What to work on —
Each line from the one with "[00:00:03.73 to 00:00:04.27]" through the final line of the entries below must be printed exactly, and the pictures must not be.

Supplied data —
________________

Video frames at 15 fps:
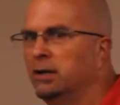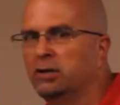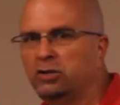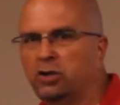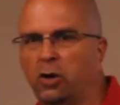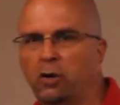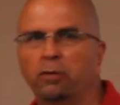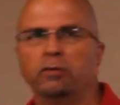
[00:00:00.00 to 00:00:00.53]

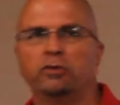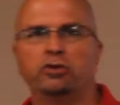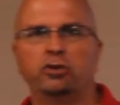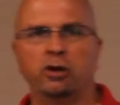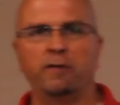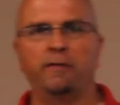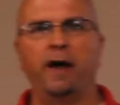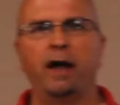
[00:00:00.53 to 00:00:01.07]
So
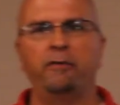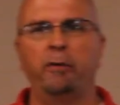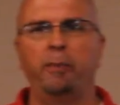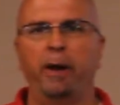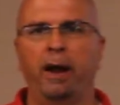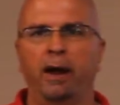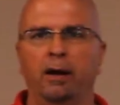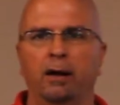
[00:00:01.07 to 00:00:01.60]
certified
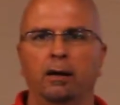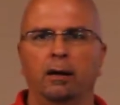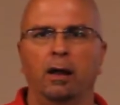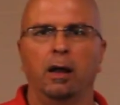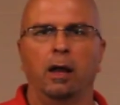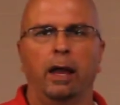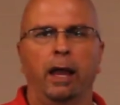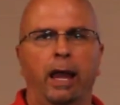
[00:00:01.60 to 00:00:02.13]
repair
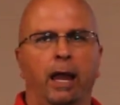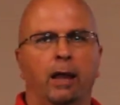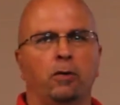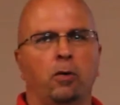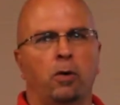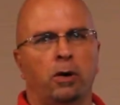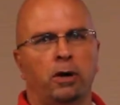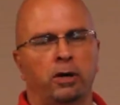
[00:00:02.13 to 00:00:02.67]
and
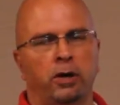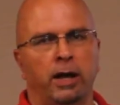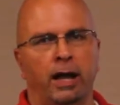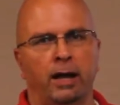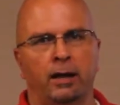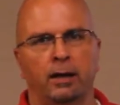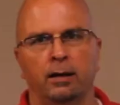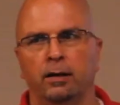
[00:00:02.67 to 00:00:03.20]
or you
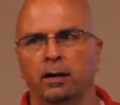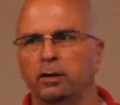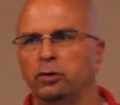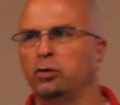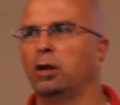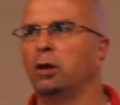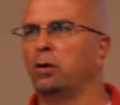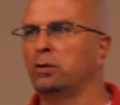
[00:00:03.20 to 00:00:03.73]
got to
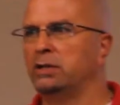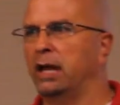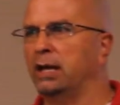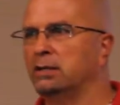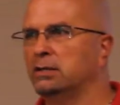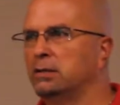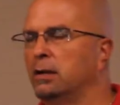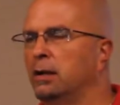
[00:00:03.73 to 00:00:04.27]
do the load
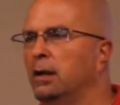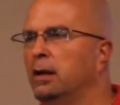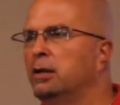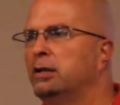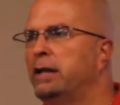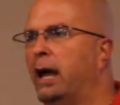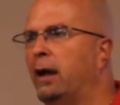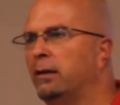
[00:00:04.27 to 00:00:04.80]
test.
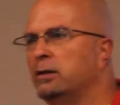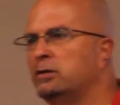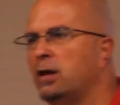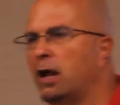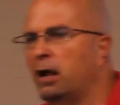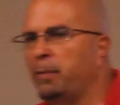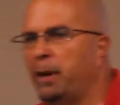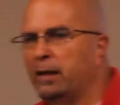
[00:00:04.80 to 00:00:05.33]
Now let's
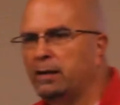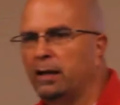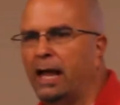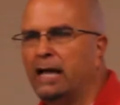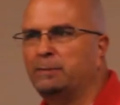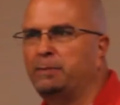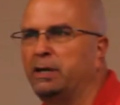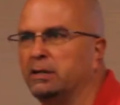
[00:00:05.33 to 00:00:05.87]
talk about the
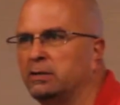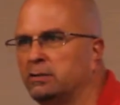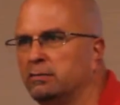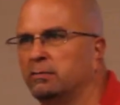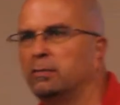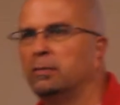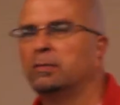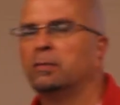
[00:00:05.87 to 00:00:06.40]
last piece
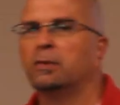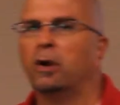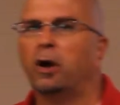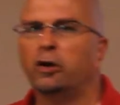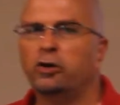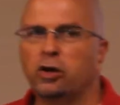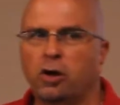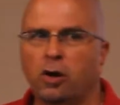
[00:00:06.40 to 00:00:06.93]

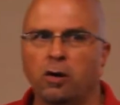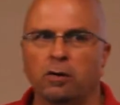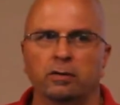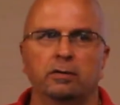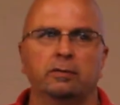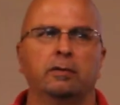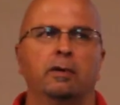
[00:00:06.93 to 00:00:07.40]
on your code.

________________

Your solution —
[00:00:03.73 to 00:00:04.27]
do the load
[00:00:04.27 to 00:00:04.80]
test.
[00:00:04.80 to 00:00:05.33]
Now let's
[00:00:05.33 to 00:00:05.87]
talk about the
[00:00:05.87 to 00:00:06.40]
last piece
[00:00:06.40 to 00:00:06.93]

[00:00:06.93 to 00:00:07.40]
on your code.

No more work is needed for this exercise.